13 Eylül 2011 Salı

Ortalama Bir Tenissever olarak,



Bu spor hakkında çok şey bilmiyor olabilirsiniz ki bende tenis konusunda fazla iddaalı değilim ama piyasaya çıktığından beri gerek hemşerim olması, gerek oyun stili gerekse iddaalı karakteriyle Novak Djokovic'e bir sempatim vardı.

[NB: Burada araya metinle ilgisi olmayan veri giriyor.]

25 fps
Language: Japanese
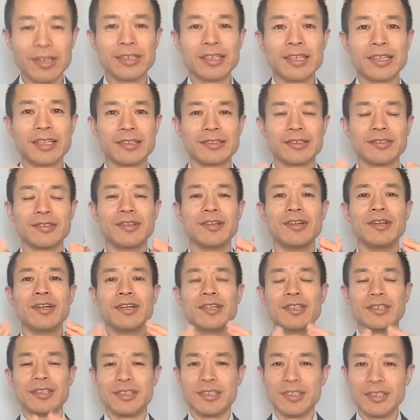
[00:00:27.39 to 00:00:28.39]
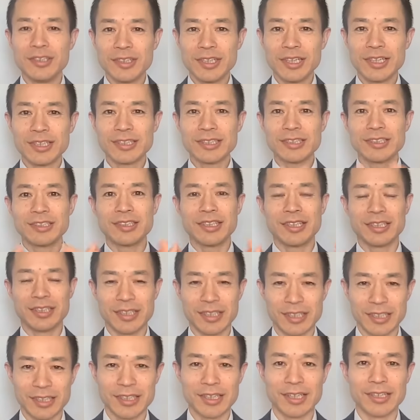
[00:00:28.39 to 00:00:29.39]
ただ、その周波数が
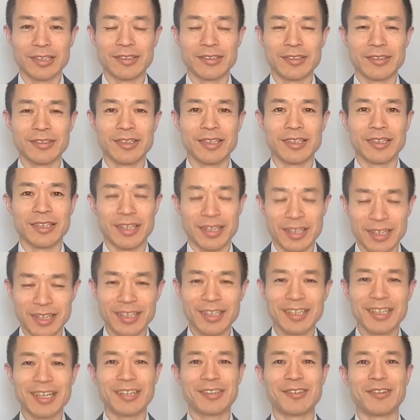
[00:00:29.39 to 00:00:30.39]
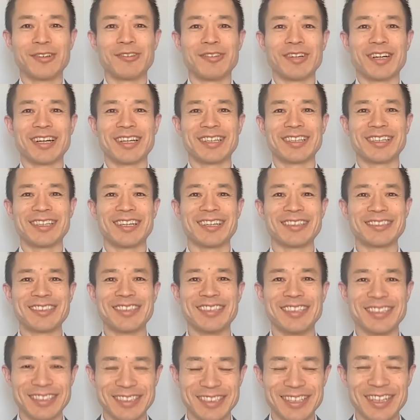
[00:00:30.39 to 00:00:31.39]
何かっていうのがなかなか分かってなく
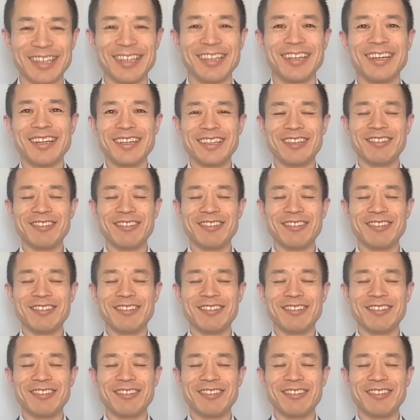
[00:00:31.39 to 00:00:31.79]
てですね、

Tenis dünyasının geçtiğimiz yılını domine eden bu adamdan önce, uzun süren bir Federer hakimiyeti ve ardından Federer'in fiziksel düşüş yaşamasıyla yerini kısa süreliğine dolduran bir Nadal vardı. Federer, klasıyla,yetenekleriyle tenisin yaşayan efsanesidir. Vuruş tekniği dediğimiz olayı biz ondan öğrendik, Nadal içinse aynı şeyi söyleyemeyeceğim. Genel bir istikrarı olmayan, en büyük özelliği hızı ve çevikliği olan, tekniği bakımından sadece ortalama bir tenisçiden daha iyi olan ve Federer'in dominasyonundan sonra oluşan boşluğu doğru zamanda doğru yerde bulunarak dolduran bir oyuncuydu. Kesinlikle yıldız diyebiliriz, ama efsane bir isim değil.
Djokovic ise Yugoslav ekolünün spora kazandırdıklarından. Eksiklerini, Sırbistan'ın müthiş doğasında, uçsuz bucaksız dağlarında giderdi. Temiz hava, oksijen falan baya yarıyor heralde bu adamlara,her sporda zirveye oynayan bir takım yada bir sporcuları var. (Milos Teodosic, Blanka Vlasic, Nemanja Vidic, eskilerden Drazen Petrovic, Dejan Bodiroga ve daha niceleri. Euroleague'te her sene kafaya oynayan Partizan, çok iyi basketbol milli takımı, son dönemde istikrar yakalayan futbol milli takımları da buna örnek.)

Uzun lafın kısası, ortalama bir tenisseverden çok az fazlası olarak bu sporu ve spora son dönemde en çok renk katan isim olan Djokovic'i zevkle takip ediyorum, edeceğim.